◆ WORK TO COMPLETE
From top to bottom, print the listing word for word and skip any pictures it contains.

◆ PROVIDED RECORDS
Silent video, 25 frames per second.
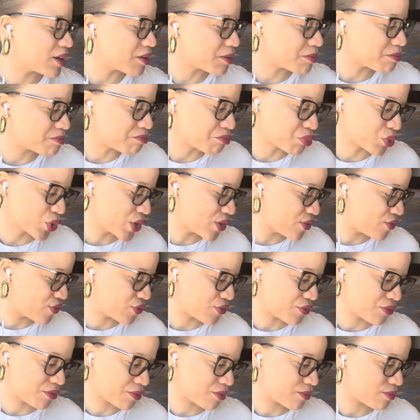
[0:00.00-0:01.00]
brief
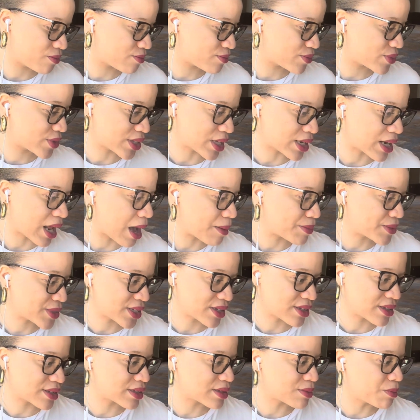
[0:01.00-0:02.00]

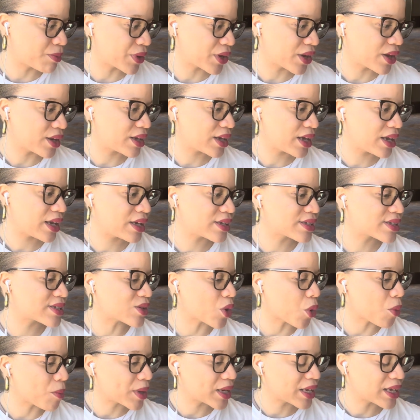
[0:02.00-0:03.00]
synopsis, but it's so
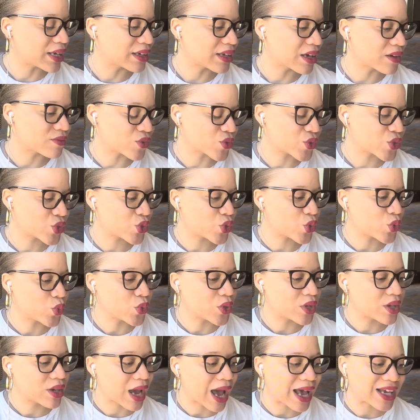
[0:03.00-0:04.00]
many levels to
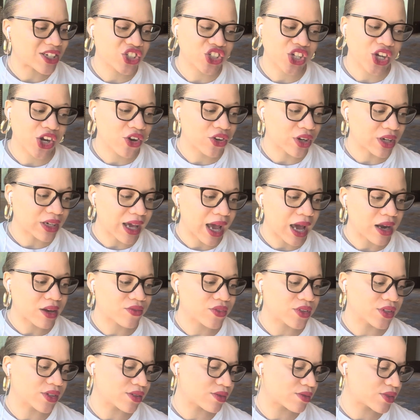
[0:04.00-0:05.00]
it. I shared a lot of
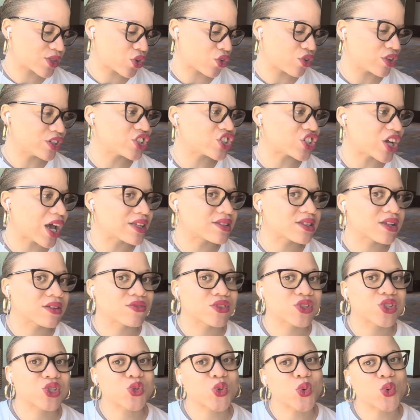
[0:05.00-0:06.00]
the screenshots of the
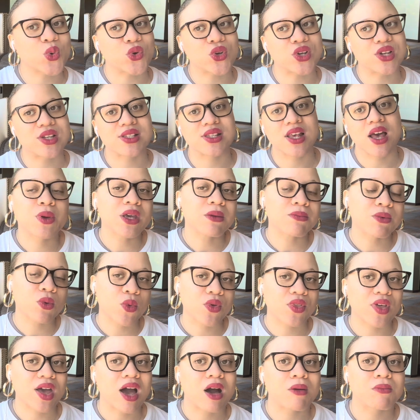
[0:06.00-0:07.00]
stories, people with
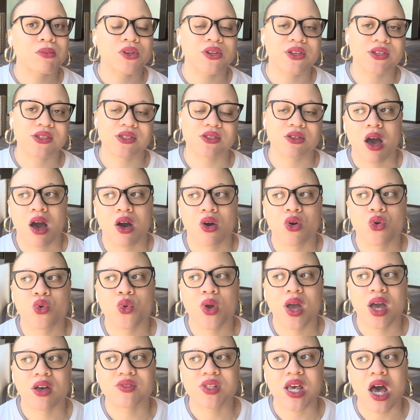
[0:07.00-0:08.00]
albinism who
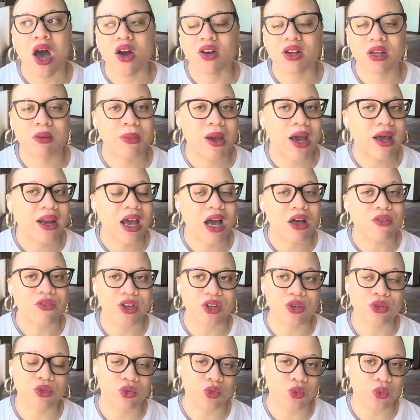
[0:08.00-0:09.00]
have talked about how they
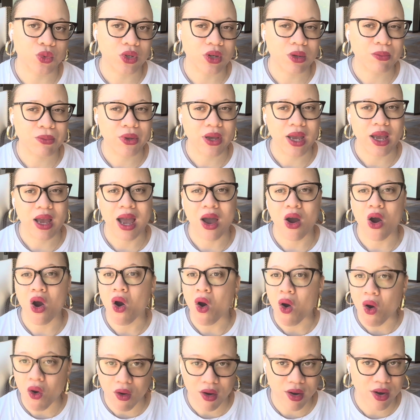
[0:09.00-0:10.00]
grew up
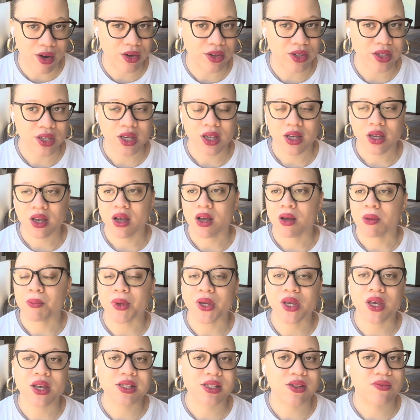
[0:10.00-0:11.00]
hard
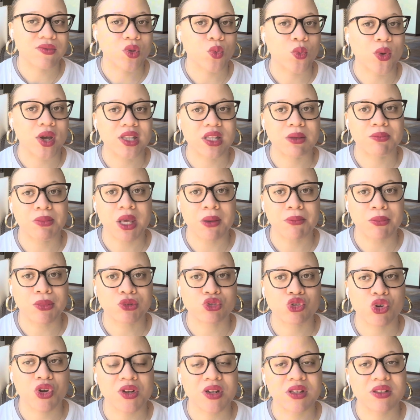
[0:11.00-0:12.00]
because of the way that people
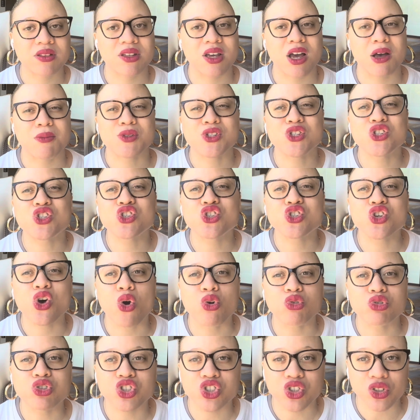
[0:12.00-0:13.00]
treated them
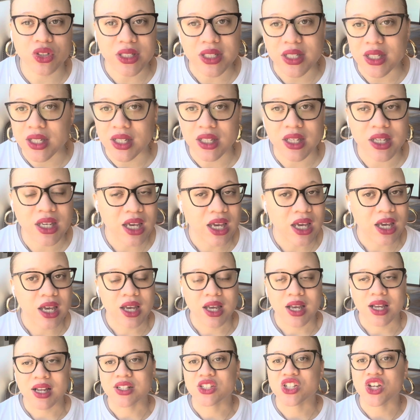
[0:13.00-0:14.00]
socially,
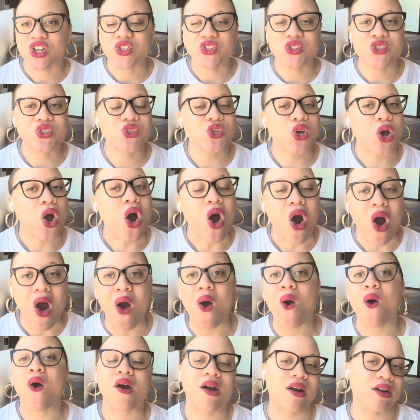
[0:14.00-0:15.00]
just
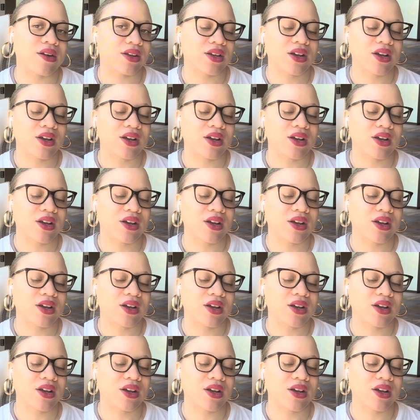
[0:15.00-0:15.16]
hard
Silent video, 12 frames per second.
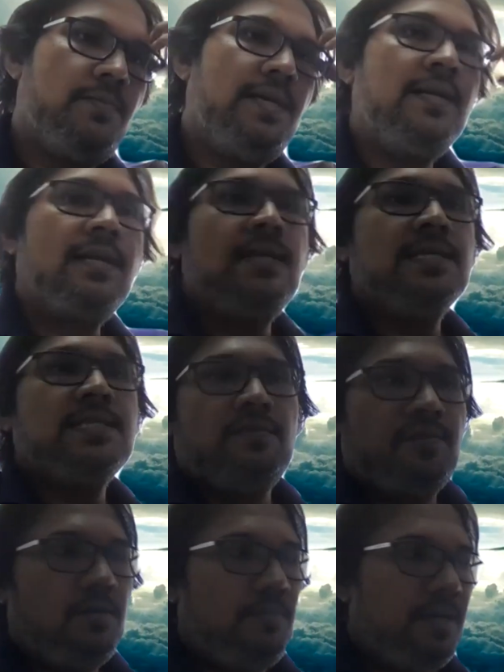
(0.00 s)
Mentoring is
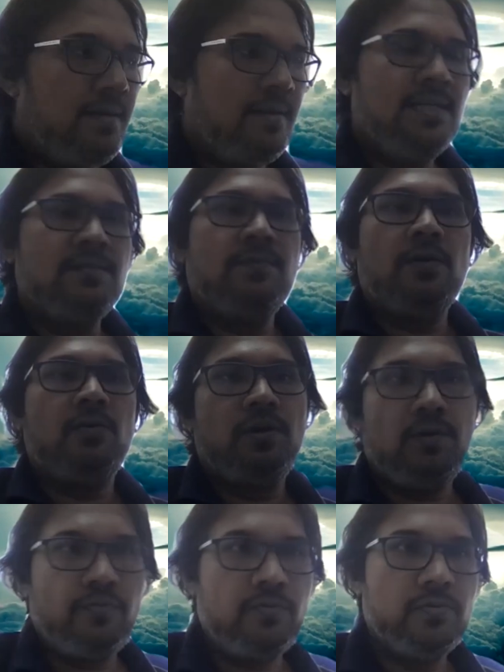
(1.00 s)
different. Mentoring is
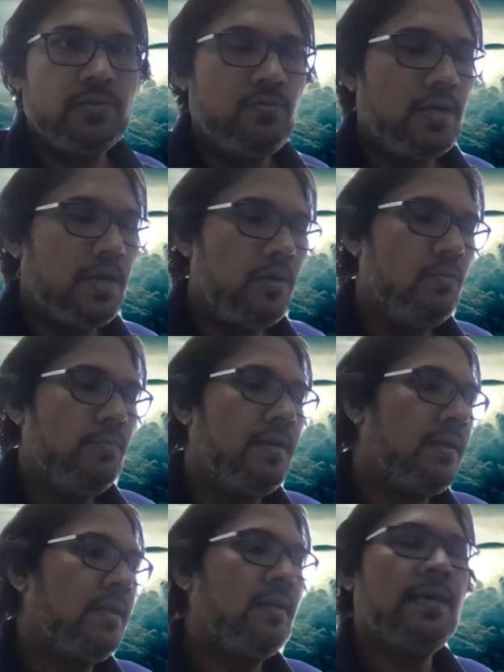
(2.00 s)
one-to-one, of course. You can't do
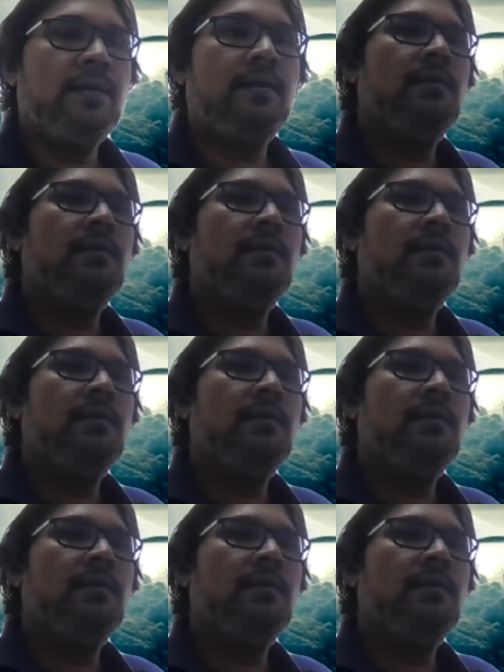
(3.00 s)
mentoring like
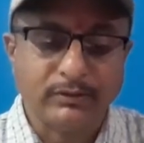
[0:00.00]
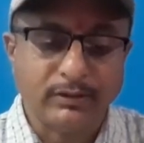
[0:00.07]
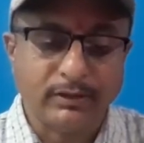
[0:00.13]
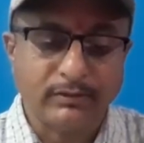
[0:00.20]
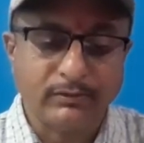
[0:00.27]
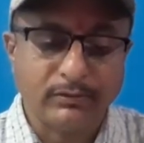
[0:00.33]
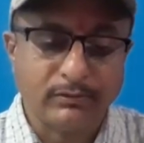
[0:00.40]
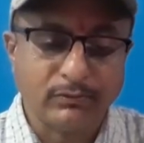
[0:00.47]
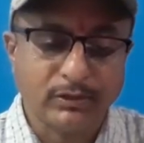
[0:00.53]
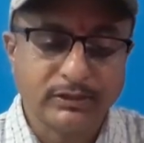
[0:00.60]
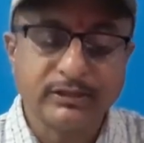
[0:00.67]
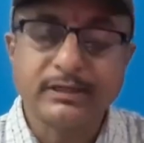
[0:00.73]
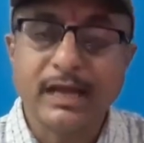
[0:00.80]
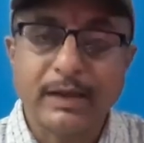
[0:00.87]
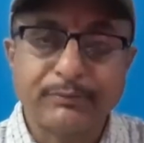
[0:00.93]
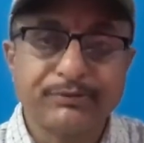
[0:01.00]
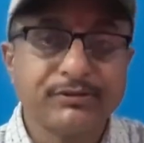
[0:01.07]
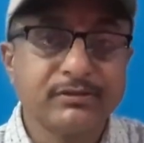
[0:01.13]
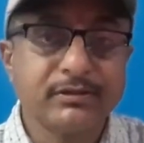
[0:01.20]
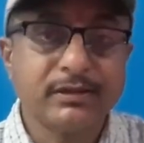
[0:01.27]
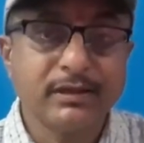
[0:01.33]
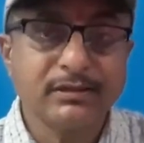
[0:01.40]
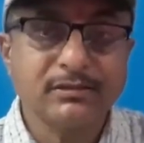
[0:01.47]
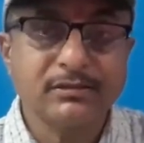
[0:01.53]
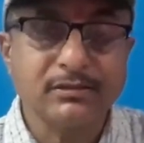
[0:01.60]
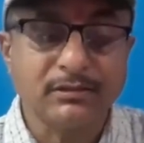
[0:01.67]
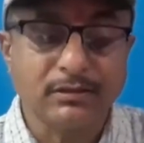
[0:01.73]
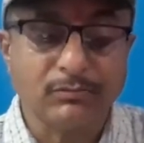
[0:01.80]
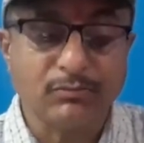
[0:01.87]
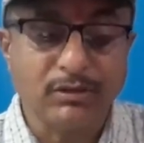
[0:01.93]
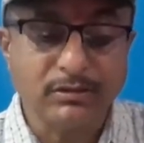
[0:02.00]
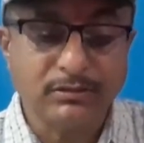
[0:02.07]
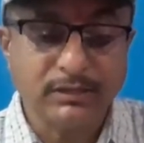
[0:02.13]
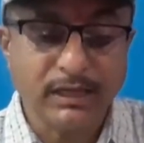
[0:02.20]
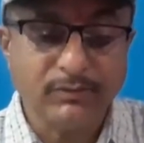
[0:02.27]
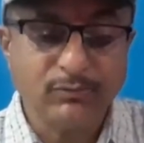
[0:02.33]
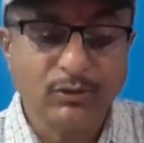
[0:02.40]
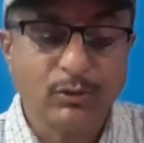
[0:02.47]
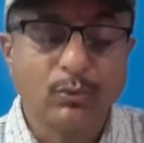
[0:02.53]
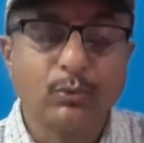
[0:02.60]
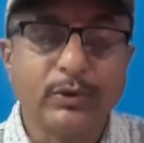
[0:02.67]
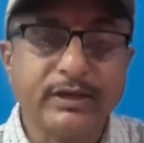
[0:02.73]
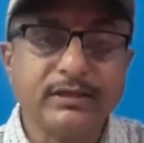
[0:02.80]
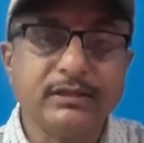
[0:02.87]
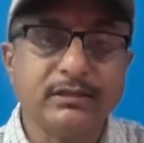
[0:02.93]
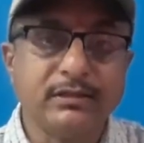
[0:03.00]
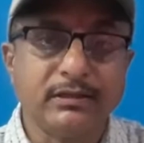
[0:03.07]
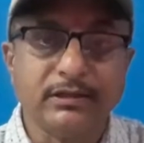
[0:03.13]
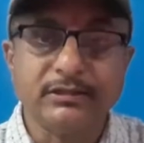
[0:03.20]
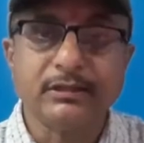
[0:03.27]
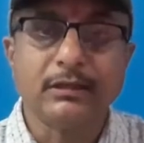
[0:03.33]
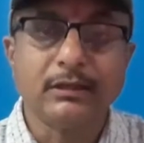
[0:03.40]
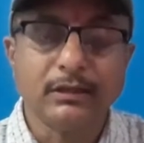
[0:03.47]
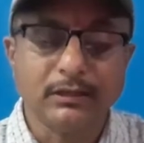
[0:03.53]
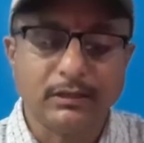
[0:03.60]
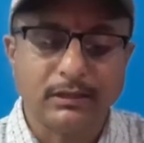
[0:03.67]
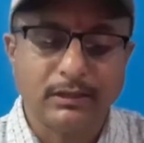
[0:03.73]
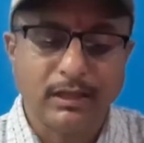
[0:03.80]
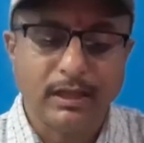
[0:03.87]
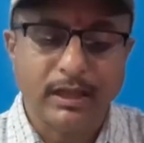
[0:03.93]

the meantime, Wendy, the little girl,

◆ SOLUTION FOR THIS TASK
Silent video, 25 frames per second.
[0:00.00-0:01.00]
brief
[0:01.00-0:02.00]

[0:02.00-0:03.00]
synopsis, but it's so
[0:03.00-0:04.00]
many levels to
[0:04.00-0:05.00]
it. I shared a lot of
[0:05.00-0:06.00]
the screenshots of the
[0:06.00-0:07.00]
stories, people with
[0:07.00-0:08.00]
albinism who
[0:08.00-0:09.00]
have talked about how they
[0:09.00-0:10.00]
grew up
[0:10.00-0:11.00]
hard
[0:11.00-0:12.00]
because of the way that people
[0:12.00-0:13.00]
treated them
[0:13.00-0:14.00]
socially,
[0:14.00-0:15.00]
just
[0:15.00-0:15.16]
hard
Silent video, 12 frames per second.
(0.00 s)
Mentoring is
(1.00 s)
different. Mentoring is
(2.00 s)
one-to-one, of course. You can't do
(3.00 s)
mentoring like
[0:00.00]
[0:00.07]
[0:00.13]
[0:00.20]
[0:00.27]
[0:00.33]
[0:00.40]
[0:00.47]
[0:00.53]
[0:00.60]
[0:00.67]
[0:00.73]
[0:00.80]
[0:00.87]
[0:00.93]
[0:01.00]
[0:01.07]
[0:01.13]
[0:01.20]
[0:01.27]
[0:01.33]
[0:01.40]
[0:01.47]
[0:01.53]
[0:01.60]
[0:01.67]
[0:01.73]
[0:01.80]
[0:01.87]
[0:01.93]
[0:02.00]
[0:02.07]
[0:02.13]
[0:02.20]
[0:02.27]
[0:02.33]
[0:02.40]
[0:02.47]
[0:02.53]
[0:02.60]
[0:02.67]
[0:02.73]
[0:02.80]
[0:02.87]
[0:02.93]
[0:03.00]
[0:03.07]
[0:03.13]
[0:03.20]
[0:03.27]
[0:03.33]
[0:03.40]
[0:03.47]
[0:03.53]
[0:03.60]
[0:03.67]
[0:03.73]
[0:03.80]
[0:03.87]
[0:03.93]

the meantime, Wendy, the little girl,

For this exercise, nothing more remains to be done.